• _Activity_
Two lines in the data below mark the range: the one with "[00:00:01.47]" and the one with "[00:00:03.87]". Return both, along with every line between them, exactly.

=-=-=

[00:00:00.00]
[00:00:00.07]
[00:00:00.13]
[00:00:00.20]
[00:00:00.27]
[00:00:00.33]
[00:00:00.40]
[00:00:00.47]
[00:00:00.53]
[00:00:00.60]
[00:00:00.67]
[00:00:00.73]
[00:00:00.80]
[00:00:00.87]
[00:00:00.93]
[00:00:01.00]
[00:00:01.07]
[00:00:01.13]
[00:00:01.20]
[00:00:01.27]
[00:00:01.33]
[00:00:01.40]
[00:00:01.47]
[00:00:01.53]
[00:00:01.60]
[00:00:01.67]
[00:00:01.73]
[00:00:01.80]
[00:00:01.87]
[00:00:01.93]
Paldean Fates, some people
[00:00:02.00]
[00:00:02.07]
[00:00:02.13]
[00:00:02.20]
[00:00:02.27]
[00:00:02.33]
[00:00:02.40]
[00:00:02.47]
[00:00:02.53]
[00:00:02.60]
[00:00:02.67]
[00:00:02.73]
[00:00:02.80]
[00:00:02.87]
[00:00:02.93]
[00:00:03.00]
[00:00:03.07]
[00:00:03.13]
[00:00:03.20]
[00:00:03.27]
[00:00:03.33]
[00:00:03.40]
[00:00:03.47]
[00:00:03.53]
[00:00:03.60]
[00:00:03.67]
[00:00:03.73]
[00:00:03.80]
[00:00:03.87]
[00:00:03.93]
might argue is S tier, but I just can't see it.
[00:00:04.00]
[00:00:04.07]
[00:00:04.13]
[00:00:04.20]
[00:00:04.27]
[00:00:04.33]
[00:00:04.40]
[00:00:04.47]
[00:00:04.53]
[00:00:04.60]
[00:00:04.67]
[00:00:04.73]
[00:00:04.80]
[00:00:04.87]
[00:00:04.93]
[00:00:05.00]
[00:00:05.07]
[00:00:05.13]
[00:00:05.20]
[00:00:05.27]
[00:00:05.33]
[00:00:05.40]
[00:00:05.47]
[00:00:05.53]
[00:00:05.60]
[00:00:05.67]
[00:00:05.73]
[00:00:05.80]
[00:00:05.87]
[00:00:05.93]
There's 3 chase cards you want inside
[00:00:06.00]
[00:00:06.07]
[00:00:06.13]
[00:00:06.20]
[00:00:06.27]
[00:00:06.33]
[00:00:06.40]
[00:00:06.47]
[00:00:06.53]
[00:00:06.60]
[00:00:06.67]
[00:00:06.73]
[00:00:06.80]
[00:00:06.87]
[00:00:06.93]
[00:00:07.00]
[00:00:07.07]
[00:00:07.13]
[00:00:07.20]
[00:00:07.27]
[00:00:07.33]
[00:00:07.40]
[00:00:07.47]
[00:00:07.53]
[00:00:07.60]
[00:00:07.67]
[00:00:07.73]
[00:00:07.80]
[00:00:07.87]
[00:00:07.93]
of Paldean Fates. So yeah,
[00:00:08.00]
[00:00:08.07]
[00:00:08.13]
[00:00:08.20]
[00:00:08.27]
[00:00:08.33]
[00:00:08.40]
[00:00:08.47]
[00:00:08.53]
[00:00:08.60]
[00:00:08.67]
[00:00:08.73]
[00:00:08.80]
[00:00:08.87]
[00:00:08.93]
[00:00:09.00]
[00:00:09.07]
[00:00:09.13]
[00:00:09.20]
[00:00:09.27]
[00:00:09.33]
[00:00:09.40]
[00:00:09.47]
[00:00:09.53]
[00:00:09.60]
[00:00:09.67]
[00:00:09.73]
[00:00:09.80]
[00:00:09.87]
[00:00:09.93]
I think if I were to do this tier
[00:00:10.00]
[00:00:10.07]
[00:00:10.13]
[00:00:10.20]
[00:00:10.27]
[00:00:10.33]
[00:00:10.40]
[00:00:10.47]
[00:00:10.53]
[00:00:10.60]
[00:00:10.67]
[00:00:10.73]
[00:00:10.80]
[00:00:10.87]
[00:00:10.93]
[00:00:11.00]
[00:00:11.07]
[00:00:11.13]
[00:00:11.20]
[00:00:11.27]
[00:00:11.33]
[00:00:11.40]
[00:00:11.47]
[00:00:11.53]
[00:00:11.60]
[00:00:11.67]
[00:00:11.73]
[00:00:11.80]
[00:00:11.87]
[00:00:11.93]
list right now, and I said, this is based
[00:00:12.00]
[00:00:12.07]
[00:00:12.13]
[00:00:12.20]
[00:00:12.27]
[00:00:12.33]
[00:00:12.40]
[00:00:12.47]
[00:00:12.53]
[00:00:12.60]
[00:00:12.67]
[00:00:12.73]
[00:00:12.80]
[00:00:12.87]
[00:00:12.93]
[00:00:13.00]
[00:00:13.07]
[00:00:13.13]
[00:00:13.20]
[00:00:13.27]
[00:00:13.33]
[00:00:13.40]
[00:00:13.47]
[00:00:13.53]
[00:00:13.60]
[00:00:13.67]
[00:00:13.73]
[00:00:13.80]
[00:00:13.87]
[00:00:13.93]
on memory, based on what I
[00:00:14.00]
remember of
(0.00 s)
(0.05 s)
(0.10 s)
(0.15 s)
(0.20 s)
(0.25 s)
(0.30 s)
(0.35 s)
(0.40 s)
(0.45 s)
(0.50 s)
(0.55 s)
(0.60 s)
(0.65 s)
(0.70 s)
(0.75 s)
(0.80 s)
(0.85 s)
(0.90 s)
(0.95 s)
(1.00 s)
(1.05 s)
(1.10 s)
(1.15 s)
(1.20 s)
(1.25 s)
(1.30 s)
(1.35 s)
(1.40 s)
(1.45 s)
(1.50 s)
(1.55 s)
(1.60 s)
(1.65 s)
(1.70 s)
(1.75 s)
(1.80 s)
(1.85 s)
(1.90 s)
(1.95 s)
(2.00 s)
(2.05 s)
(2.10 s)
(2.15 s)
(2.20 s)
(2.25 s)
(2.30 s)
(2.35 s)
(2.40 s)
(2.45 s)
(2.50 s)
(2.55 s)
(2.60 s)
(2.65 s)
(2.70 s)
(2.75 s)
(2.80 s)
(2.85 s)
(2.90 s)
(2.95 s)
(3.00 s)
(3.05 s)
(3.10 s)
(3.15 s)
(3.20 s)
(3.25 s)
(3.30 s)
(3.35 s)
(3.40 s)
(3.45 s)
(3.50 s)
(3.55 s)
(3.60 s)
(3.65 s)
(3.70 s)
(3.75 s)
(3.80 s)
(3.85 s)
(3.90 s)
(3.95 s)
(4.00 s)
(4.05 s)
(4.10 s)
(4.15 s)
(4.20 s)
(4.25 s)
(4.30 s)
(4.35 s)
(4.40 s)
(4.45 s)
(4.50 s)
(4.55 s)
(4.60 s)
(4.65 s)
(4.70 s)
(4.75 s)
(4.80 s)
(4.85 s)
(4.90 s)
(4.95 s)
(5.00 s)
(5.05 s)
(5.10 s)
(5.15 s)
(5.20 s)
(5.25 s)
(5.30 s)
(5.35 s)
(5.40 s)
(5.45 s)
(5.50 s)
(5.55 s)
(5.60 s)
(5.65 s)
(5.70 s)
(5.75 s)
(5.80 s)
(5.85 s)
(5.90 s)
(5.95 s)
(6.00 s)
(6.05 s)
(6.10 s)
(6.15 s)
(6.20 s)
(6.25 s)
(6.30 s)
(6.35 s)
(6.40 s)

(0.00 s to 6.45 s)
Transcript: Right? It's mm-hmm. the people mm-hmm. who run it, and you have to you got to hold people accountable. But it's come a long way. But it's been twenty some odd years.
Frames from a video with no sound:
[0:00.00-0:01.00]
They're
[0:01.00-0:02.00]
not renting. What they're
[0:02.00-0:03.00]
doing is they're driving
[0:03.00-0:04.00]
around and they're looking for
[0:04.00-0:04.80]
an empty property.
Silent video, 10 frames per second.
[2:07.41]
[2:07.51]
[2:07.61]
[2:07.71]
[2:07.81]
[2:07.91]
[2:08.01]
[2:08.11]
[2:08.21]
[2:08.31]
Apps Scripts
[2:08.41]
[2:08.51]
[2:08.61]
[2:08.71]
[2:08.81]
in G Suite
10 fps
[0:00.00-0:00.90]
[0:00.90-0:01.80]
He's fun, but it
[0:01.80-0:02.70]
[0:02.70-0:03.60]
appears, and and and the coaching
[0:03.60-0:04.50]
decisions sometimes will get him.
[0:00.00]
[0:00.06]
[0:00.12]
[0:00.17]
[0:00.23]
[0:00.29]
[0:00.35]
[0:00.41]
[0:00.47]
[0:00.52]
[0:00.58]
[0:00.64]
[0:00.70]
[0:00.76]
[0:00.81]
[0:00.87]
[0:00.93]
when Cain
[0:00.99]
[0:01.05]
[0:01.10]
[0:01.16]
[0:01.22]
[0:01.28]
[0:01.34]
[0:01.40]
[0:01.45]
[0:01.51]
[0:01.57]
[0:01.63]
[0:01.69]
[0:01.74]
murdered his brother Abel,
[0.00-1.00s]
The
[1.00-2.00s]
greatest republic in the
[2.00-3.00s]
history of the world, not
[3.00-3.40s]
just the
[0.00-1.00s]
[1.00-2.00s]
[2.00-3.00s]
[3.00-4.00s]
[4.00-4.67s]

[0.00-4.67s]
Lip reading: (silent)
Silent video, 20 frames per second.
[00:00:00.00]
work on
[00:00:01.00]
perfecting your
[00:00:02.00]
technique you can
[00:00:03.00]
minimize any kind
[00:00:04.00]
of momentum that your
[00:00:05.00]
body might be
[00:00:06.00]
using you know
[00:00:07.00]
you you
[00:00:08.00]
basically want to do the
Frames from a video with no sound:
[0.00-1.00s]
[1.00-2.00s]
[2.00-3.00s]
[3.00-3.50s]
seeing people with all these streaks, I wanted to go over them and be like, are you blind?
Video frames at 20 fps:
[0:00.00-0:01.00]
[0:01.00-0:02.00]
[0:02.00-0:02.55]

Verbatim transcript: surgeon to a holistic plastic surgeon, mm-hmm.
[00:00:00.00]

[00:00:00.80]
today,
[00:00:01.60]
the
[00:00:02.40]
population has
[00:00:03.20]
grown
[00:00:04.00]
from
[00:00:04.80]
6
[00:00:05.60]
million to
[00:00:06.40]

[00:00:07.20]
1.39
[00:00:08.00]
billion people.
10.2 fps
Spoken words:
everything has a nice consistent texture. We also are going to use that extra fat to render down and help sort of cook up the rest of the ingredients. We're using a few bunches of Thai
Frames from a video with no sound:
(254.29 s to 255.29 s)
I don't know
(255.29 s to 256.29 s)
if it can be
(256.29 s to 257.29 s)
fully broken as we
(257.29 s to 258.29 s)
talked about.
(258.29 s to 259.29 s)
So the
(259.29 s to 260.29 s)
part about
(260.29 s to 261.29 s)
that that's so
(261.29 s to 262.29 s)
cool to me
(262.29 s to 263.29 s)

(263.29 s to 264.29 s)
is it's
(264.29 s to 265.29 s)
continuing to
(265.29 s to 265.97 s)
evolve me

=-=-=

• _Answer space_
[00:00:01.47]
[00:00:01.53]
[00:00:01.60]
[00:00:01.67]
[00:00:01.73]
[00:00:01.80]
[00:00:01.87]
[00:00:01.93]
Paldean Fates, some people
[00:00:02.00]
[00:00:02.07]
[00:00:02.13]
[00:00:02.20]
[00:00:02.27]
[00:00:02.33]
[00:00:02.40]
[00:00:02.47]
[00:00:02.53]
[00:00:02.60]
[00:00:02.67]
[00:00:02.73]
[00:00:02.80]
[00:00:02.87]
[00:00:02.93]
[00:00:03.00]
[00:00:03.07]
[00:00:03.13]
[00:00:03.20]
[00:00:03.27]
[00:00:03.33]
[00:00:03.40]
[00:00:03.47]
[00:00:03.53]
[00:00:03.60]
[00:00:03.67]
[00:00:03.73]
[00:00:03.80]
[00:00:03.87]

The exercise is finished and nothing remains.